_Task to carry out:_
Could you output each record below exactly as it stands and leave the pictures out?

_Data supplied:_
§ §

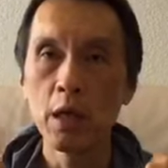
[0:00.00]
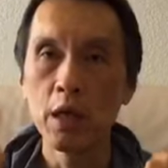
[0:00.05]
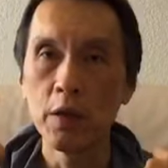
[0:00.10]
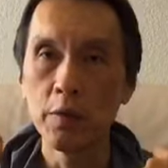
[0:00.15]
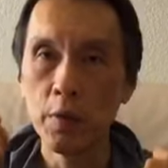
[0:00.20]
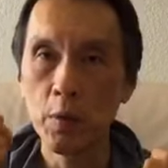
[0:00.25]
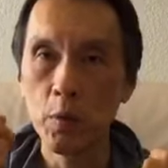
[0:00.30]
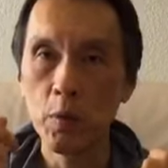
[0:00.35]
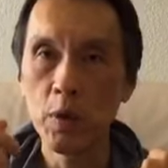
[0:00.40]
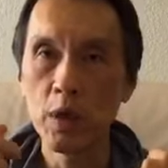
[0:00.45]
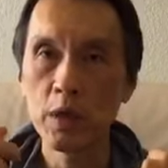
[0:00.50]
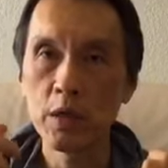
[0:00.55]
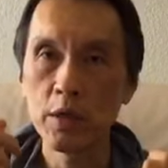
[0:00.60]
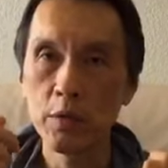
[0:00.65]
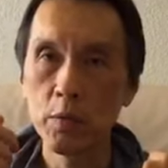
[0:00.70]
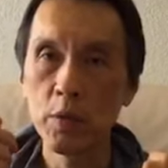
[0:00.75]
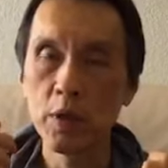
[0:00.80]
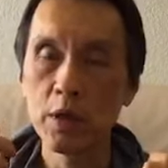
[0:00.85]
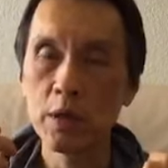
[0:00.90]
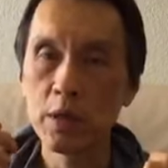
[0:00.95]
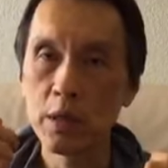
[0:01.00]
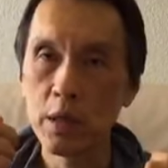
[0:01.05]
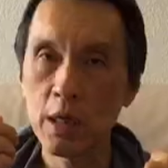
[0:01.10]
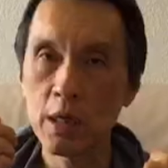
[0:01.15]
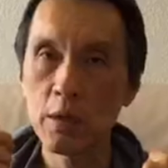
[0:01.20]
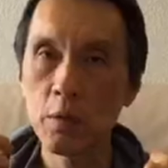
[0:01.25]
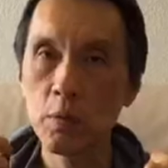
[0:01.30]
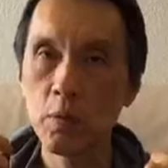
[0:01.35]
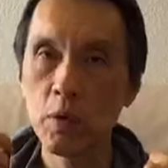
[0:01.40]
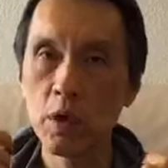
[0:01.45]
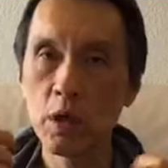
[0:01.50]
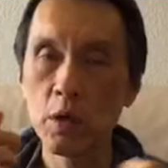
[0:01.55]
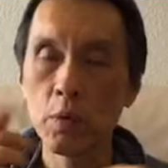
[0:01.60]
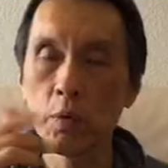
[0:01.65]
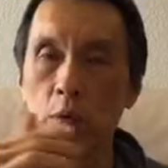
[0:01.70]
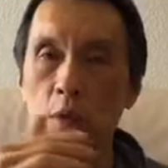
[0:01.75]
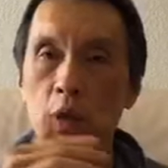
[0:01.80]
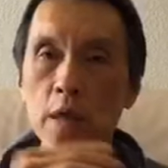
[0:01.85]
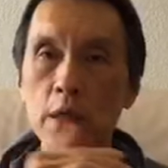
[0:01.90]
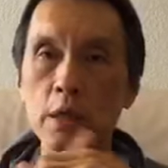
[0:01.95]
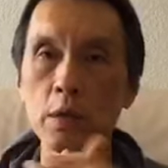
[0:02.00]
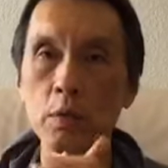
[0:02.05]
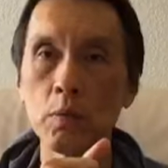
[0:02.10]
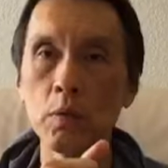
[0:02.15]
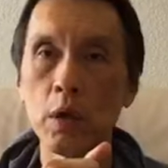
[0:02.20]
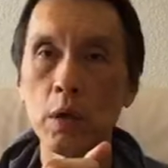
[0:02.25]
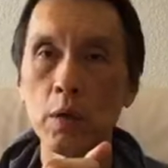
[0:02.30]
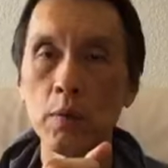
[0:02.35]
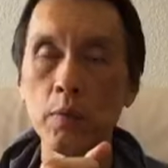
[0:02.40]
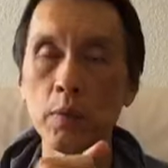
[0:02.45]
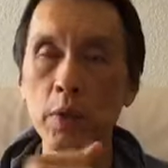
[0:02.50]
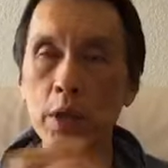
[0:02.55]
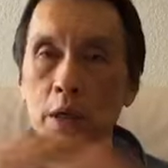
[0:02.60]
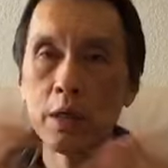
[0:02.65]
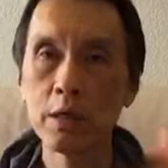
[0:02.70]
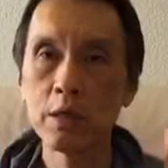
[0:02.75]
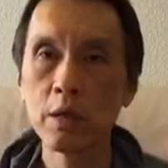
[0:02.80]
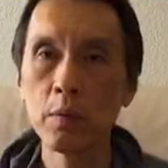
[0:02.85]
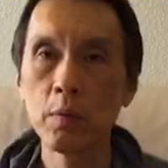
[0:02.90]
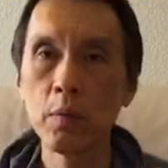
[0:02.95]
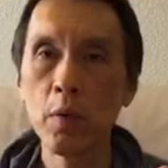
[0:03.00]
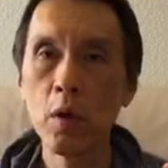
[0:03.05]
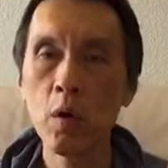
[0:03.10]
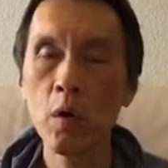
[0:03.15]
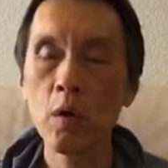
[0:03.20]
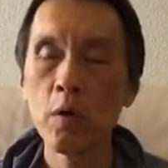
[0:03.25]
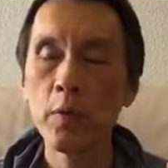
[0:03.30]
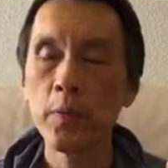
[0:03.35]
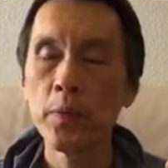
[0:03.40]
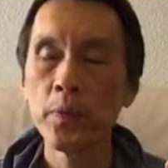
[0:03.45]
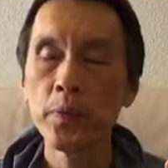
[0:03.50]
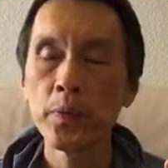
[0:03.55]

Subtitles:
If it works, it works. It doesn't work, it doesn't work. Because the more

§ §

_Response to the task:_
[0:00.00]
[0:00.05]
[0:00.10]
[0:00.15]
[0:00.20]
[0:00.25]
[0:00.30]
[0:00.35]
[0:00.40]
[0:00.45]
[0:00.50]
[0:00.55]
[0:00.60]
[0:00.65]
[0:00.70]
[0:00.75]
[0:00.80]
[0:00.85]
[0:00.90]
[0:00.95]
[0:01.00]
[0:01.05]
[0:01.10]
[0:01.15]
[0:01.20]
[0:01.25]
[0:01.30]
[0:01.35]
[0:01.40]
[0:01.45]
[0:01.50]
[0:01.55]
[0:01.60]
[0:01.65]
[0:01.70]
[0:01.75]
[0:01.80]
[0:01.85]
[0:01.90]
[0:01.95]
[0:02.00]
[0:02.05]
[0:02.10]
[0:02.15]
[0:02.20]
[0:02.25]
[0:02.30]
[0:02.35]
[0:02.40]
[0:02.45]
[0:02.50]
[0:02.55]
[0:02.60]
[0:02.65]
[0:02.70]
[0:02.75]
[0:02.80]
[0:02.85]
[0:02.90]
[0:02.95]
[0:03.00]
[0:03.05]
[0:03.10]
[0:03.15]
[0:03.20]
[0:03.25]
[0:03.30]
[0:03.35]
[0:03.40]
[0:03.45]
[0:03.50]
[0:03.55]

Subtitles:
If it works, it works. It doesn't work, it doesn't work. Because the more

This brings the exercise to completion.